TASK TO CARRY OUT: The data that follows is to be copied exactly, with each image removed.

GIVEN INFORMATION:
# # #
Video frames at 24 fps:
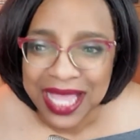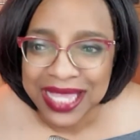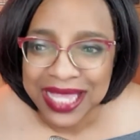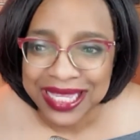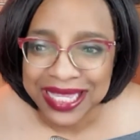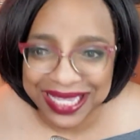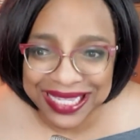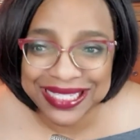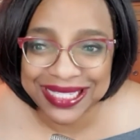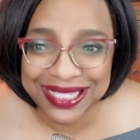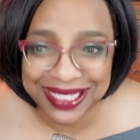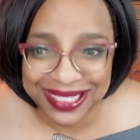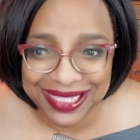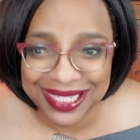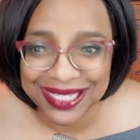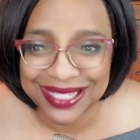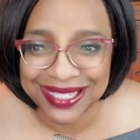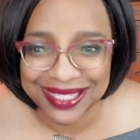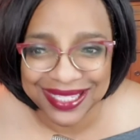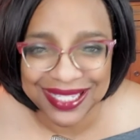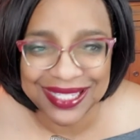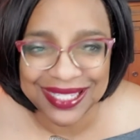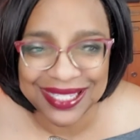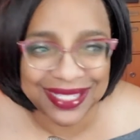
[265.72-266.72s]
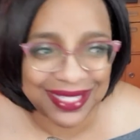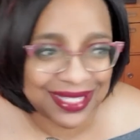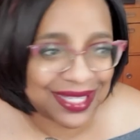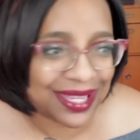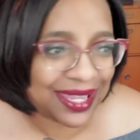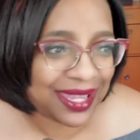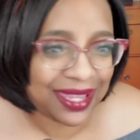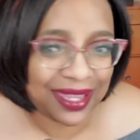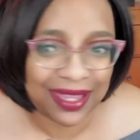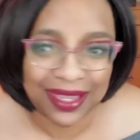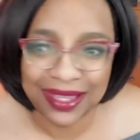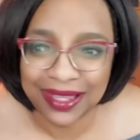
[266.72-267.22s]

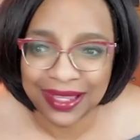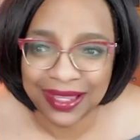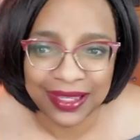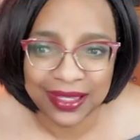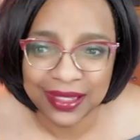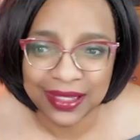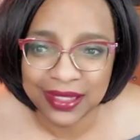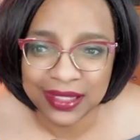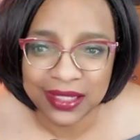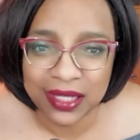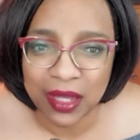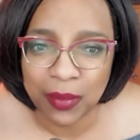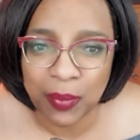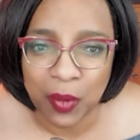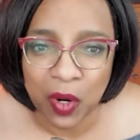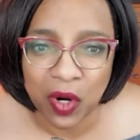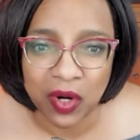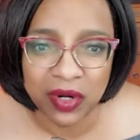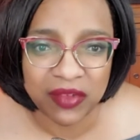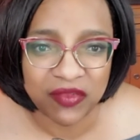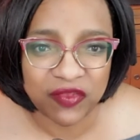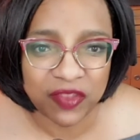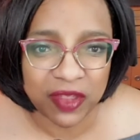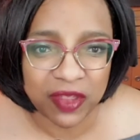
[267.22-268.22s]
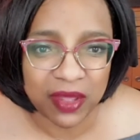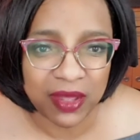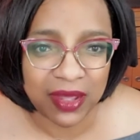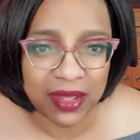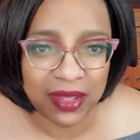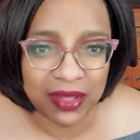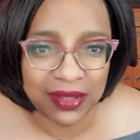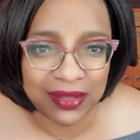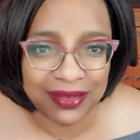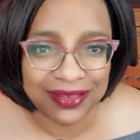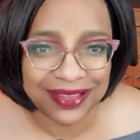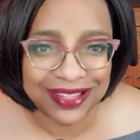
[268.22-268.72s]
consistency is a part of
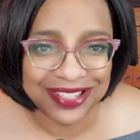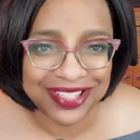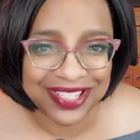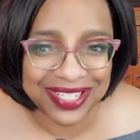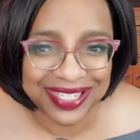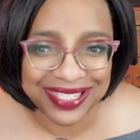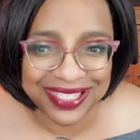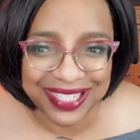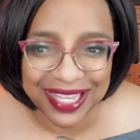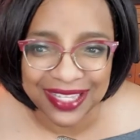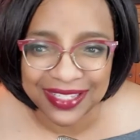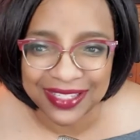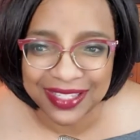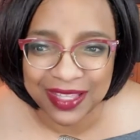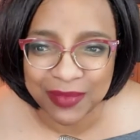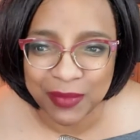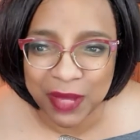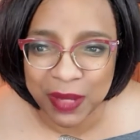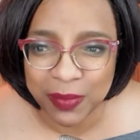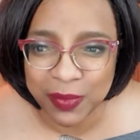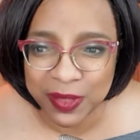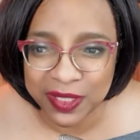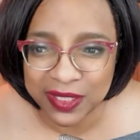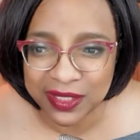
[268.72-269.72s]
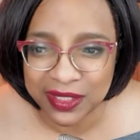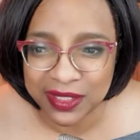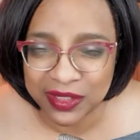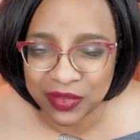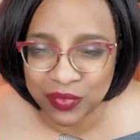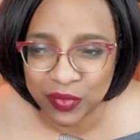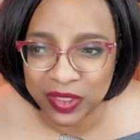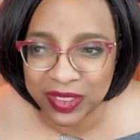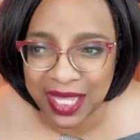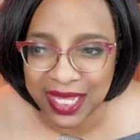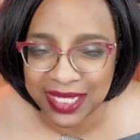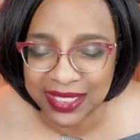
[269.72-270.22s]
the, the success that my business
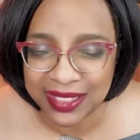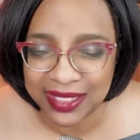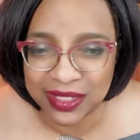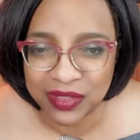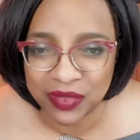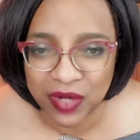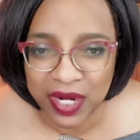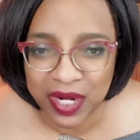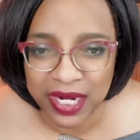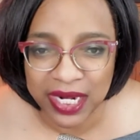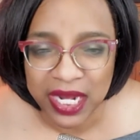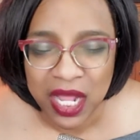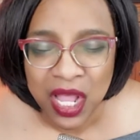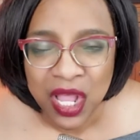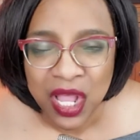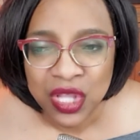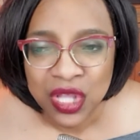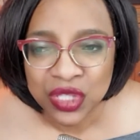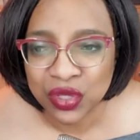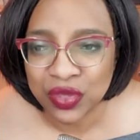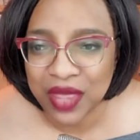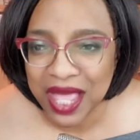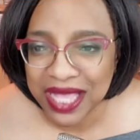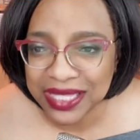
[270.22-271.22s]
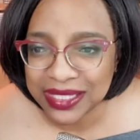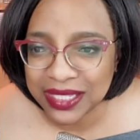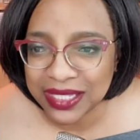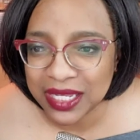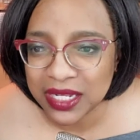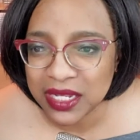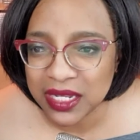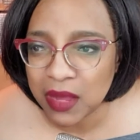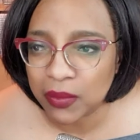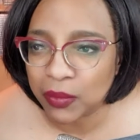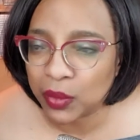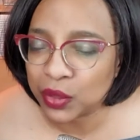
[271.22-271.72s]
realizes, right? So that's
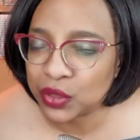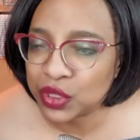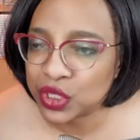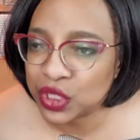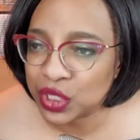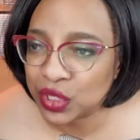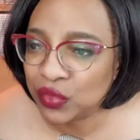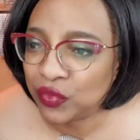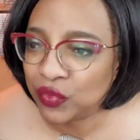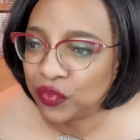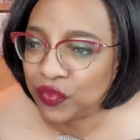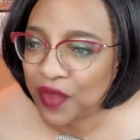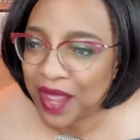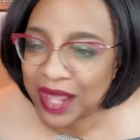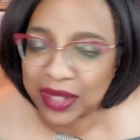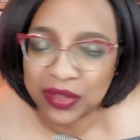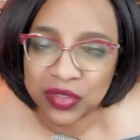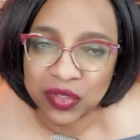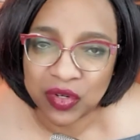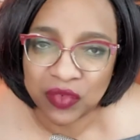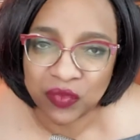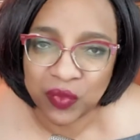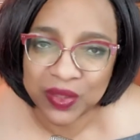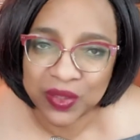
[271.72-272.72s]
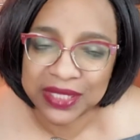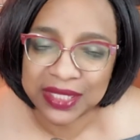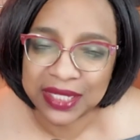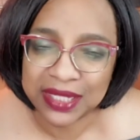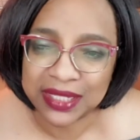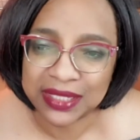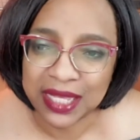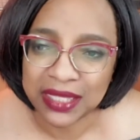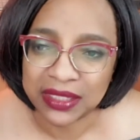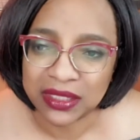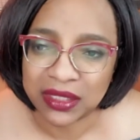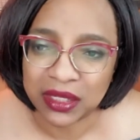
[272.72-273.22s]
a number two factor of what
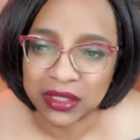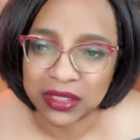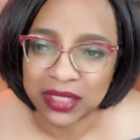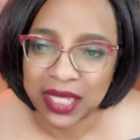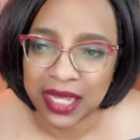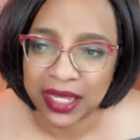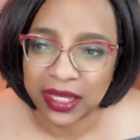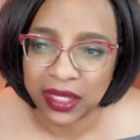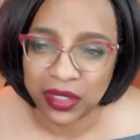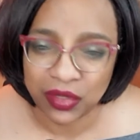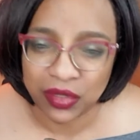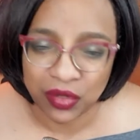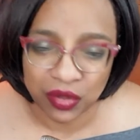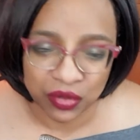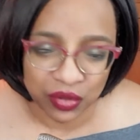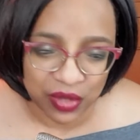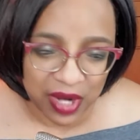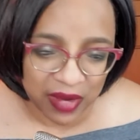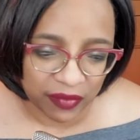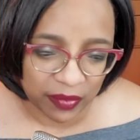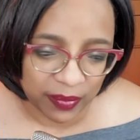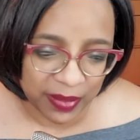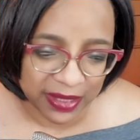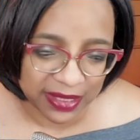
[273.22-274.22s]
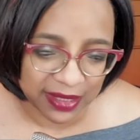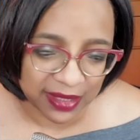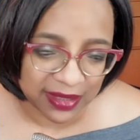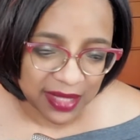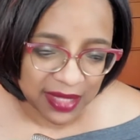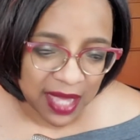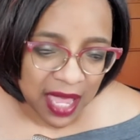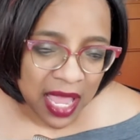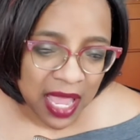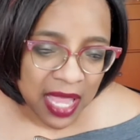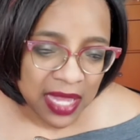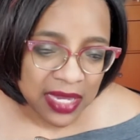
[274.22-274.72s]
success looks like in your travel business.
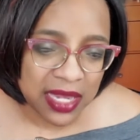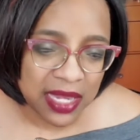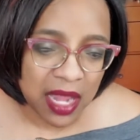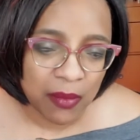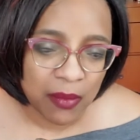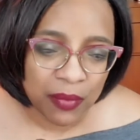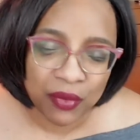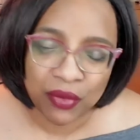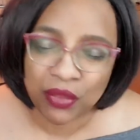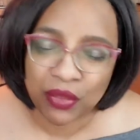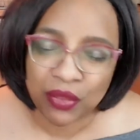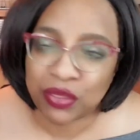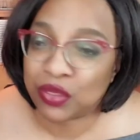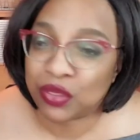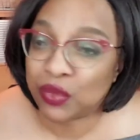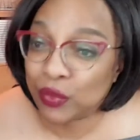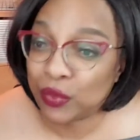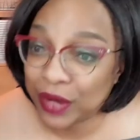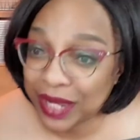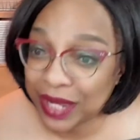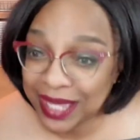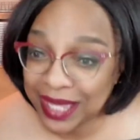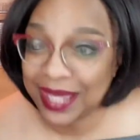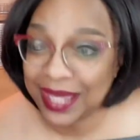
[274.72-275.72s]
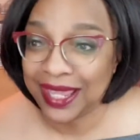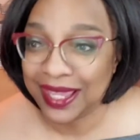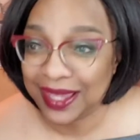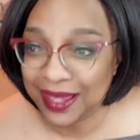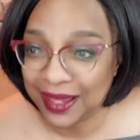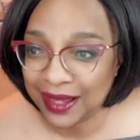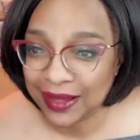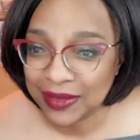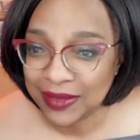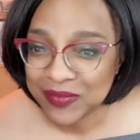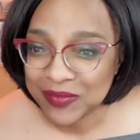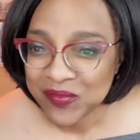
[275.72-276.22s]
Number
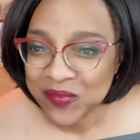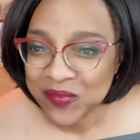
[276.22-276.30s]
three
# # #
ANSWER BOX:
Video frames at 24 fps:
[265.72-266.72s]
[266.72-267.22s]

[267.22-268.22s]
[268.22-268.72s]
consistency is a part of
[268.72-269.72s]
[269.72-270.22s]
the, the success that my business
[270.22-271.22s]
[271.22-271.72s]
realizes, right? So that's
[271.72-272.72s]
[272.72-273.22s]
a number two factor of what
[273.22-274.22s]
[274.22-274.72s]
success looks like in your travel business.
[274.72-275.72s]
[275.72-276.22s]
Number
[276.22-276.30s]
three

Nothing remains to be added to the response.